While the historical definition outlines knowledge management traditionally in firms where knowledge workers possess and share knowledge that is critical for the firm to capture, nonprofit organizations, in principle, benefit from some of the same goals. The goals of knowledge management in for-profit firms include competitive advantage, greater innovation, better customer experiences, consistency in good practices, and facilitating organizational learning. Although competitive advantage may not be a worthy goal for a nonprofit organization (NPO), consistency in good practices and facilitation of organizational learning are. Addressing the key knowledge management goals and challenges in a nonprofit setting has its own set of unique challenges.
Nonprofit organizations range from small, diverse community-based organizations that address local issues and rely primarily on volunteer labor, to large, nationally-based organizations such as the Red Cross. Nonprofit organizations consist of such groups as arts and culture, education and research, health services, social and legal services, religion, fraternities and sororities, civic and social services, and foundations. As such “their knowledge capital is heterogeneous, widespread, rarely formalized, and unstable” (Lettieri, Borga, & Safoldelli, 2004). These groups depend on temporary volunteers to help them work on specific projects (Boris, 1998). Yet some NPOs use paid labor. These workers can be classified as part- or full-time employees or consultants. Employees usually occupy a leadership position such as executive director and consultants and lead specific projects based on their expertise such as technology infrastructure. Because nonprofits do not offer high salaries and are more strongly linked to a cause, they may not attract people with strong leadership skills. The lack of strong leadership and permanency pose a problem for knowledge management.
Key Terms in this Chapter
Organizational learning: A social process in which individuals in organizations enhance decision making and problem solving by improving knowledge and understanding.

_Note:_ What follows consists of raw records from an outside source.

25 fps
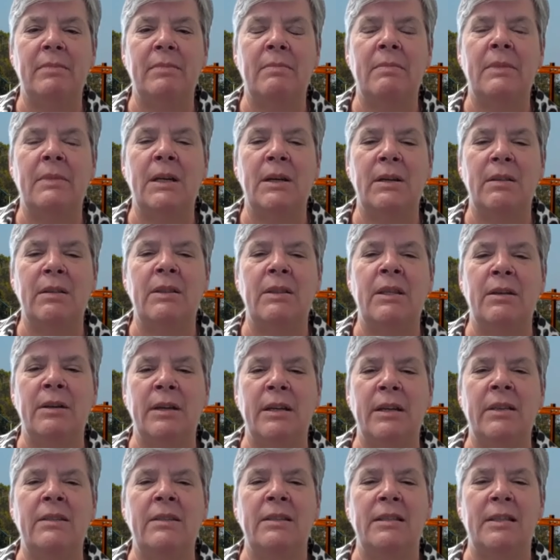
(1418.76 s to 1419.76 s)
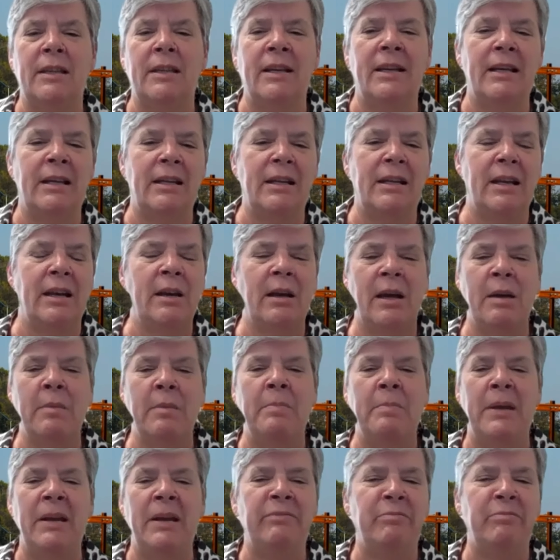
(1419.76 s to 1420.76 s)
there there is a, a, a
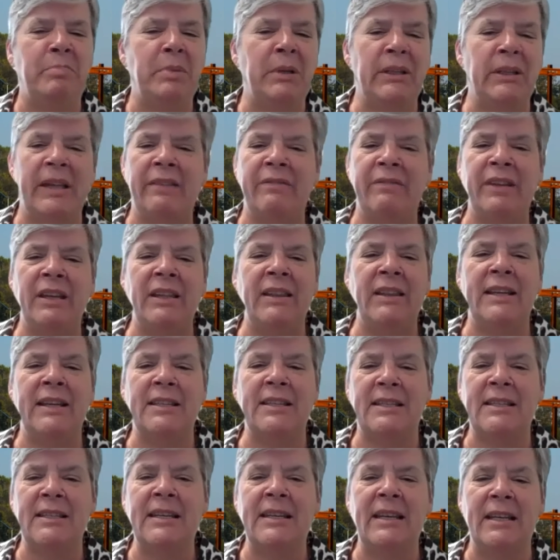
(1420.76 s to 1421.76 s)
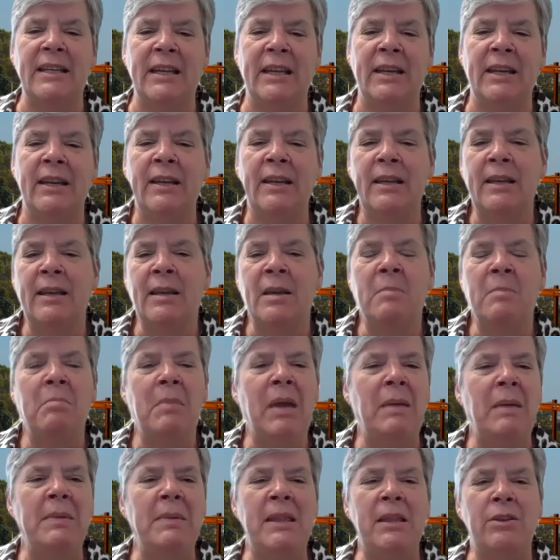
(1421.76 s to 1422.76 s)
bit of believing that's needed.
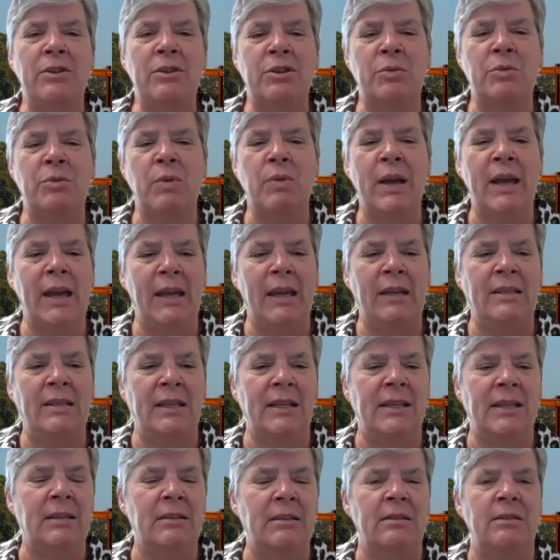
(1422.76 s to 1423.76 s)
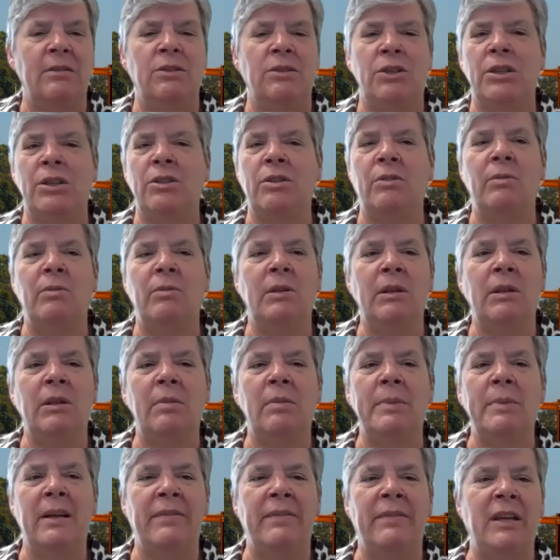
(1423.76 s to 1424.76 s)
Maybe there's a way to to do a little
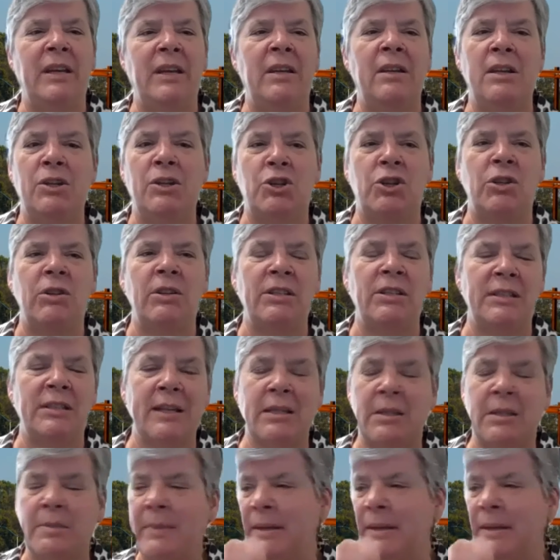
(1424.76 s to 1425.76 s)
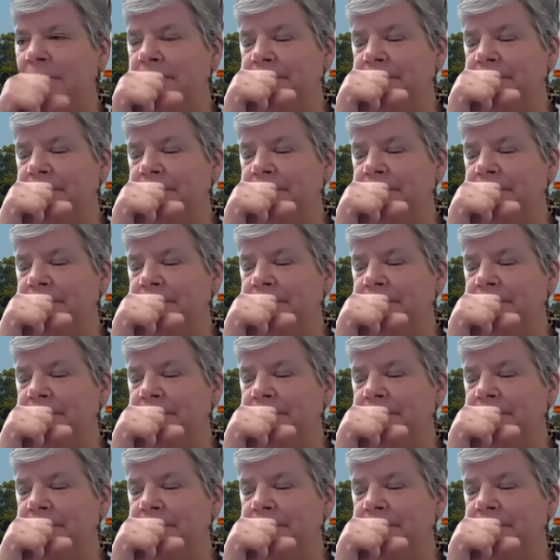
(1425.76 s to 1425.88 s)
bit of an initial assessment.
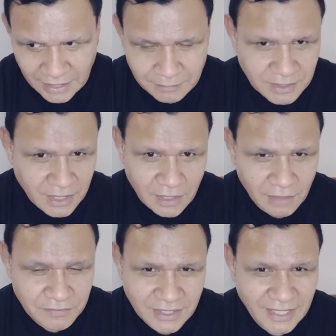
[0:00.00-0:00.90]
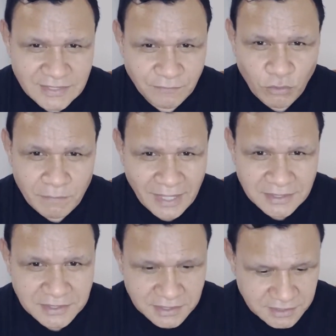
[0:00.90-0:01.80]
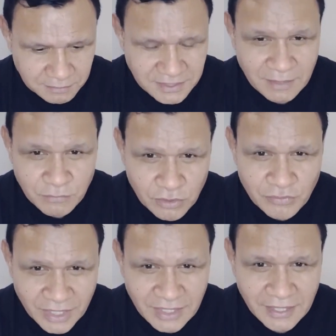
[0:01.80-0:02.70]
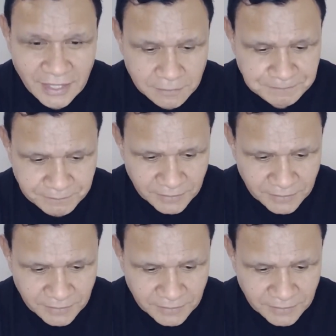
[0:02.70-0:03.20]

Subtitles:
you know, over the next 4 months, it's September already now,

Organizational Knowledge Creation: Knowledge that is created through a continuous dialogue between tacit and explicit knowledge through the processes of socialization, combination, internalization, and externalization.
Communities of Practice: Knowledge-based structures that facilitate knowledge sharing and development, and support learning.
Participatory Action Research: An interventionist method that involves close collaboration between the researcher and practitioners.
Organizational Culture: The values, norms, and assumptions that are widely held by members of the organization that subsequently shape their behavior.
Knowledge Management: The creation, storage, and distribution of knowledge by groups, organizations, and communities.
Knowledge Management Systems: Information systems that are designed to support the creation, capture, storage, and distribution of expertise and knowledge.
Organizational Knowledge: Tacit and explicit knowledge that is part of the organization’s culture and identity, routines, standard operating procedures, and is expressed in documents.